▶ _Task inputs_:
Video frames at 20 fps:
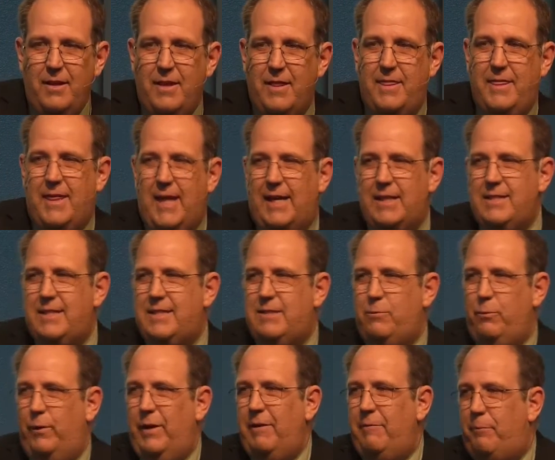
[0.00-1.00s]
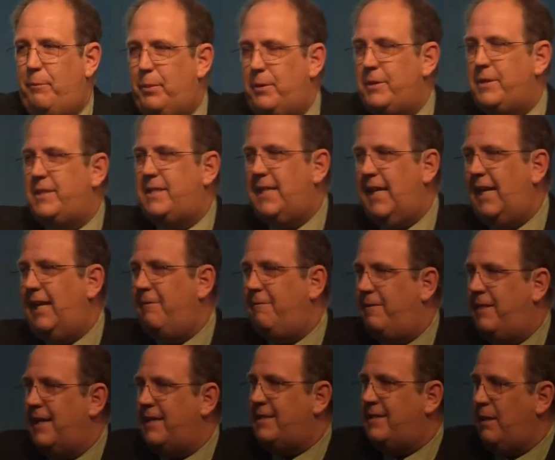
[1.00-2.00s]
that we've
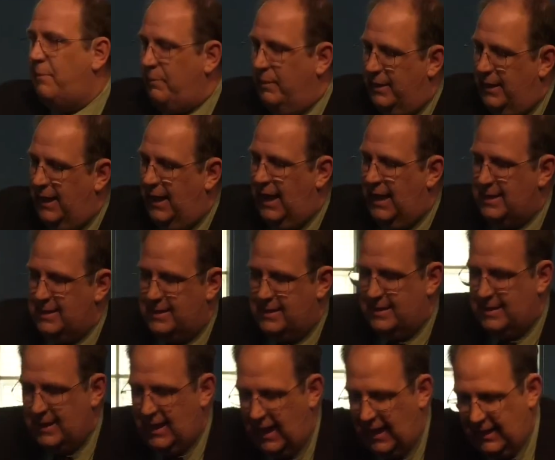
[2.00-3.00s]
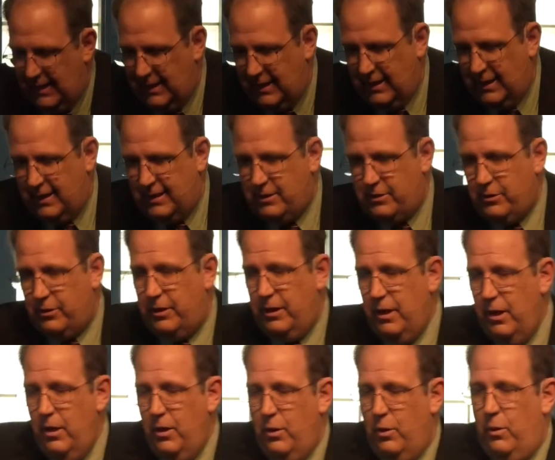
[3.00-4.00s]
perceived that somebody has slighted us
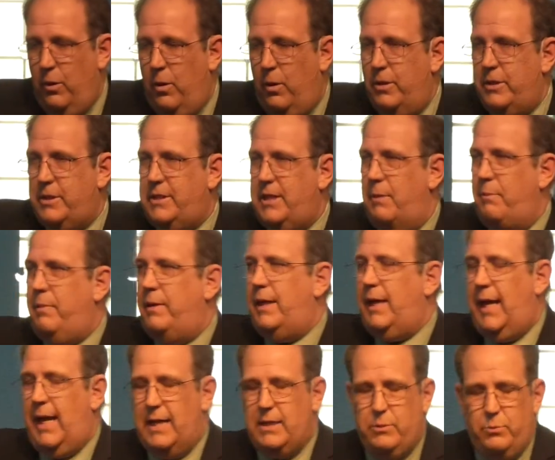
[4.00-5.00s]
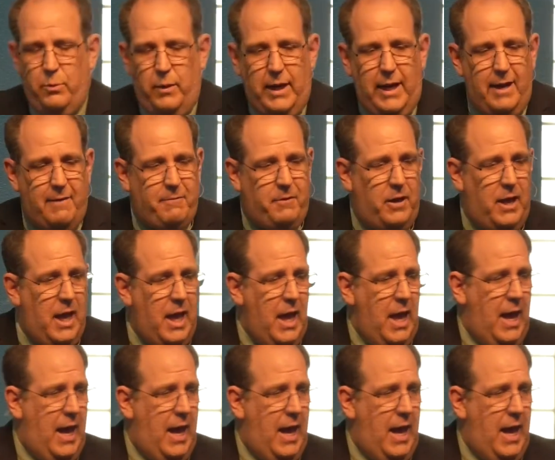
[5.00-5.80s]
or, or, or, somebody has whatever.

▶ _Your instructions_: When you return the records, keep every word unchanged and drop the pictures.

▶ _Answer for this exercise_:
Video frames at 20 fps:
[0.00-1.00s]
[1.00-2.00s]
that we've
[2.00-3.00s]
[3.00-4.00s]
perceived that somebody has slighted us
[4.00-5.00s]
[5.00-5.80s]
or, or, or, somebody has whatever.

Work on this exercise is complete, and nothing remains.